They look similar...(3)

You can use logarithms.

$x^{(x^x)}={(x^x)}^x\\x^x\log x=x\log(x^x)\\ x^x\log x=x^2\log x.$

If $x=1,\,\log x|_{x=1}=0$ . Supposing that $x\neq 1$ , where $x=1$ is one of the possible solutions, we have that

$x^x=x^2\Rightarrow x\log x=2\log x\Rightarrow x=2.$

Adding the solutions, we have that the answer of this question is $S=1+2=\boxed{3}.$

Plotting $y^x = x^y$ and $y = x^x$ produces only two solutions which can be quickly verified -- namely x = 1 and x = 2.

Hence the solution is 3.

$x^{(x^x)}=\left(x^x\right)^x$ $\implies x^{x^x}=x^{x^2}$ $\log_{x}x^{x^x}=\log_{x}x^{x^2} \begin{cases} \log_{x}x^{x^x}=\log_{x}x^{x^2} & ~x\not=0,~1 \\ \text{save for later} & ~x=0,~1 \\ \end{cases}$ $\implies x^x=x^2$ $\vdots$ $\implies x=2$

Now, take the two cases we excluded from the solution earlier and plug in 1 for $x$ : $1^{1^1}=1^{1^2}$ $1=1$

$0^0$ is undefined, so there's no point in checking. This gives the solution $1+2=3$ $~\beta_{\lceil \mid \rceil}$

$\begin{aligned} x^{x^x}&=(x^x)^x=x^{x^2} \\ x^x&=x^2 \\ x&=1,2 \end{aligned}$

Therefore, the sum of all $x$ 's is $3$ .

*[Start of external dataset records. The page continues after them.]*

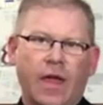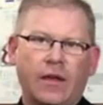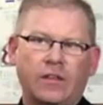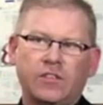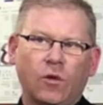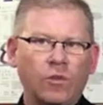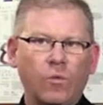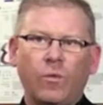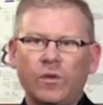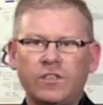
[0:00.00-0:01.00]
And it's the only
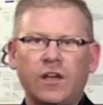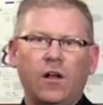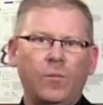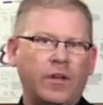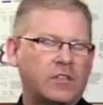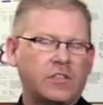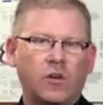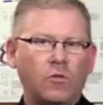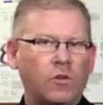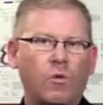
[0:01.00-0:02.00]
one we sell because it's
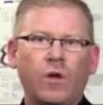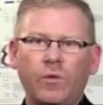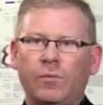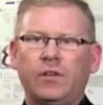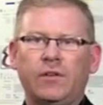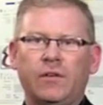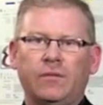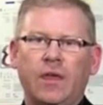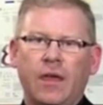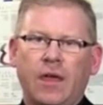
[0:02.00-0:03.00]
the only one we believe in.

By the Desmos Theorem, the answer is 3.

If we observe then 1 holds.now if we do x^x^x=(x^x)^×then we get x^x^x=x^x^2.by comparing we get x=2.any thing greater than 2 will no hold.so sum of such x=1+2=3

Using common logic the condition can be satisfied only for the first two prime numbers and this can be easily be proved with logarithms When the equation is solved for x in the power the X =2 and then checking with x=1 also satisfies the condition... So 1+2= 3

Just intuition 😬

I don't see why x = -1 is not also a solution? So, why is it not 3 + 1 + (-1) = 2?

+1, -1 and 2 satisfy the criterion, therefore, 3=2+1 is the answer.

Answer=3

Since x>0 the only two possibilities are 1 and 2, hence their sum is 3 Apart from using logarithms and other solutions mentioned here, try plotting their graph and see the points of intersection for +be x........ just for fun:)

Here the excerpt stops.